Kieran Flanagan references 5 eBooks written by European industry leaders to help recover sites hit by a Google update. However, in order to avoid a Google penalty, Flanagan suggests boosting the quality and ranking of your content by becoming “Panda-free,” or generating personal surveys using identical criteria as Google’s Panda algorithm.
Desmond Wong claims that Penguin 4, sporting Penguin 2.0 technology, is “the most major change in Google’s Penguin algorithm since Penguin 1.” As you adjust to Penguin 2.0, keep in mind the “authority boost,” improved link analysis software, and greater leniency for borderline victims of the previous Panda update.

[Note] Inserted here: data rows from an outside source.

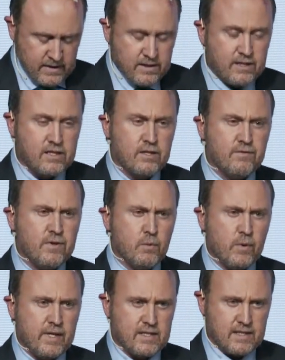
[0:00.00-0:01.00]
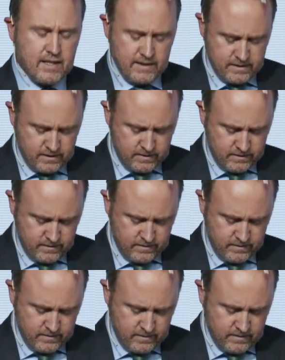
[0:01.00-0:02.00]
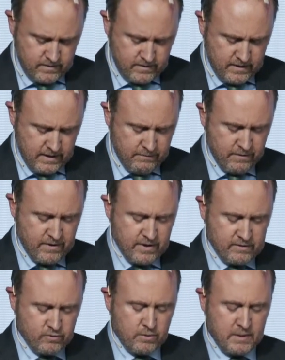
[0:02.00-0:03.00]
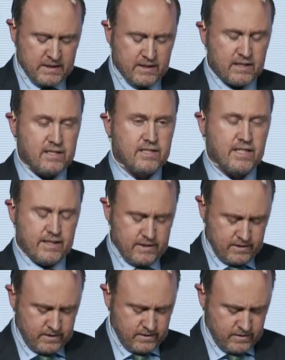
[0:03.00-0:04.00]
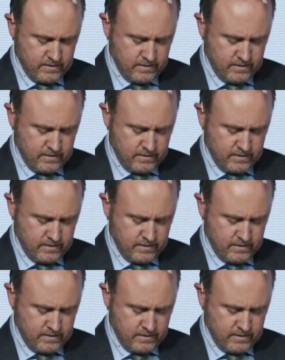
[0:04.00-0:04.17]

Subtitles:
Just a few weeks later, everything dramatically changed.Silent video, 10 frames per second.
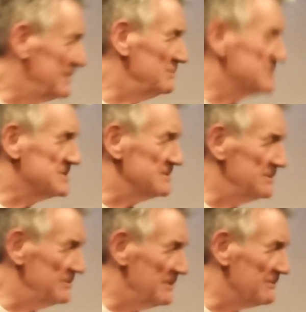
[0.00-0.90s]
she
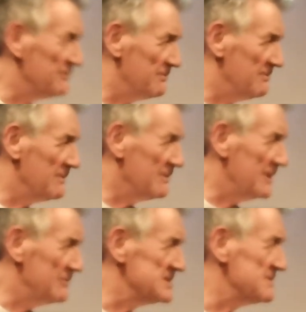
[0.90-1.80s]
seemed to have
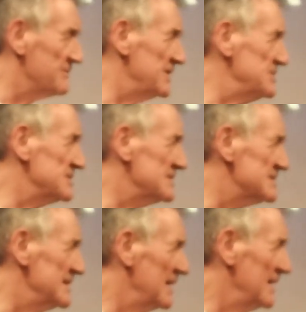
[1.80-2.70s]
great
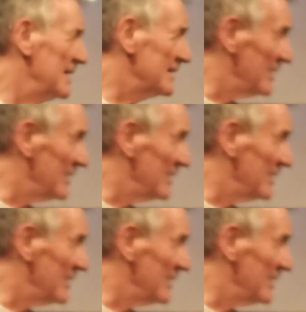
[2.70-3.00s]
reservations,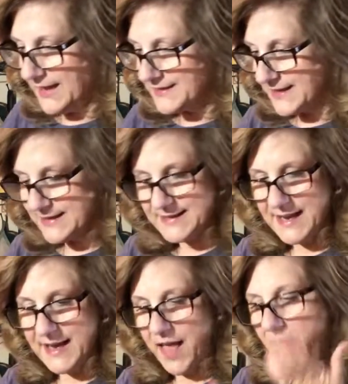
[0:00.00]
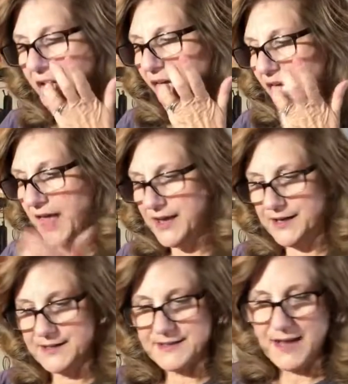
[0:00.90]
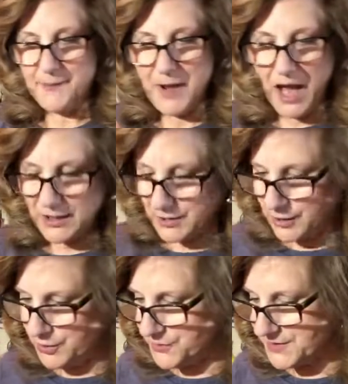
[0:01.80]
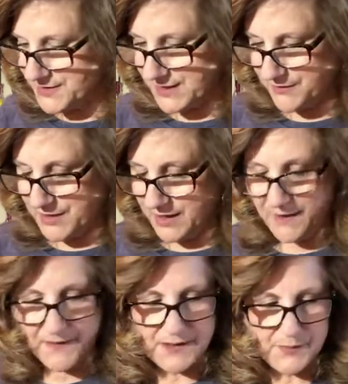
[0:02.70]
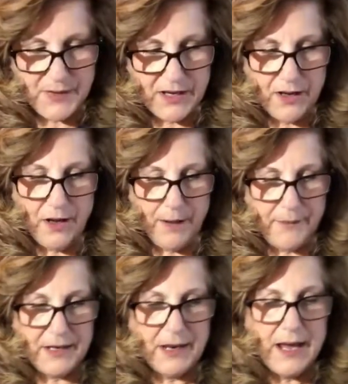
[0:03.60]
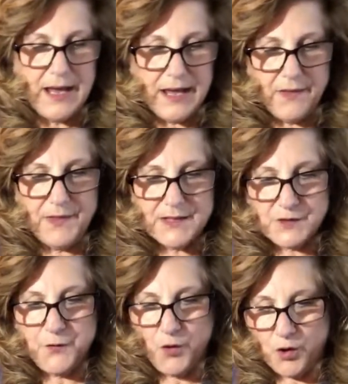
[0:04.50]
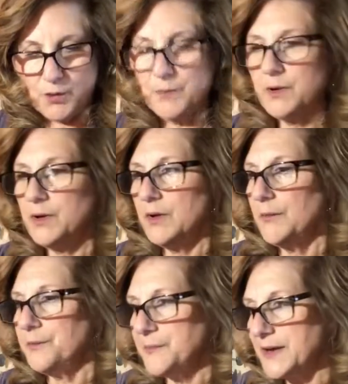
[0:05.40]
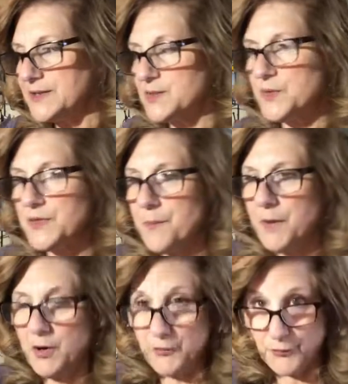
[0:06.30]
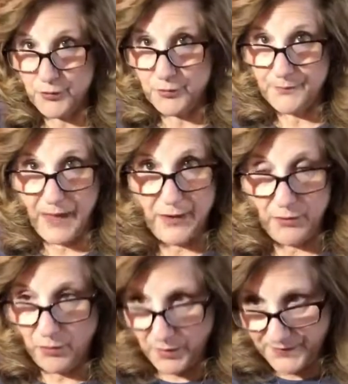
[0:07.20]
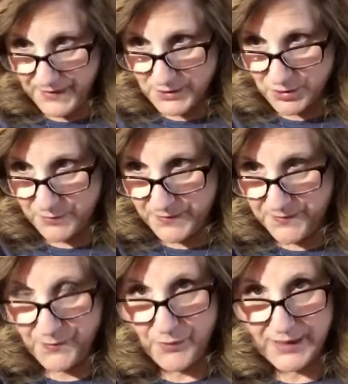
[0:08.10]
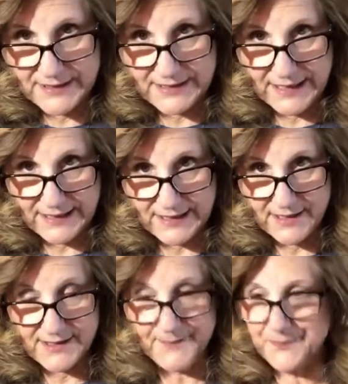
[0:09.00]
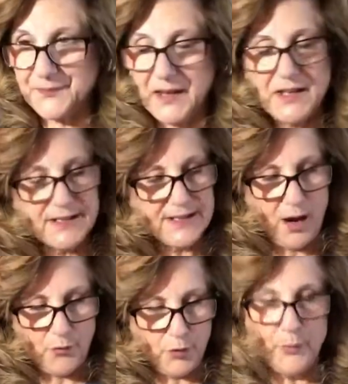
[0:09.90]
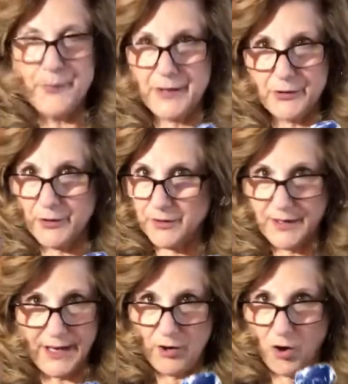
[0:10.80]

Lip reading: they say it is. And I'm not going to use stevia in this. I mean, in this form, mixed with the monk fruit, I don't know what they do, but when it's like this, it's not real bitter at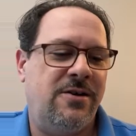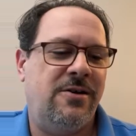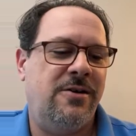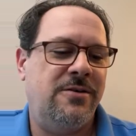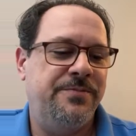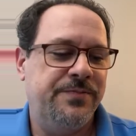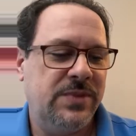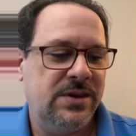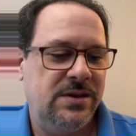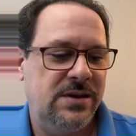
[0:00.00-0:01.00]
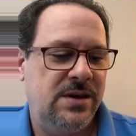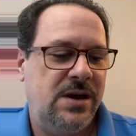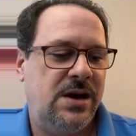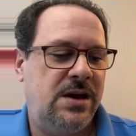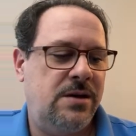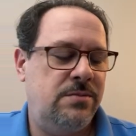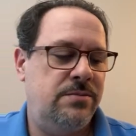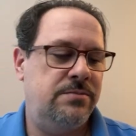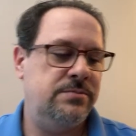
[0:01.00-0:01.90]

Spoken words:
all. Um,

“Google Penguin 2.0 Casualties: Why Sites Got Hit” on Search Engine Watch
Danny Goodwin explores why certain sites’ search visibility was destroyed by the update. Sites that heavily employ exact match anchor text, or “money keywords,” have been hit hard, supporting the idea that the new update primarily targets unnatural link profiles. Goodwin references HOME24.DE and cheapoair.com as two cases that received massive search visibility drops after the update. Immediately remove unnatural links from your site in order to maintain your current search visibility.
“4 Steps to Take After a Google Manual Penalty is Removed” on Search Engine Watch
What if Penguin 2.0 has already penalized your content’s visibility? Your first step is to clean up your website; next, your should appeal to Google for a reconsideration. Chuck Price provides four useful steps to consider after your appeal to Google is approved, and the penalty is then removed.
- Inspect your foundation for clean source code and conduct an on-page site audit
- Panda-proof your website
- Build your Google+ author rank
- Safely rebuild your link profile. Remove unnatural links from your site.
“Google’s Penguin Update 2.0: Loser analysis” on Searchmetrics
Marcus Tober also confirmed Schwartz’s prediction that pornographic and gaming sites would be primary targets of Penguin 2.0. The update focuses primarily on webspam; thus, sites containing untrusted links are receiving the harshest penalties. Remove unnatural links from your site.
Matt Cutts warns webmasters, “If you’ve been hanging out on a lot of black hat forums and trading different types spamming package tips and that sort of stuff, then it might be a more eventful summer for you.”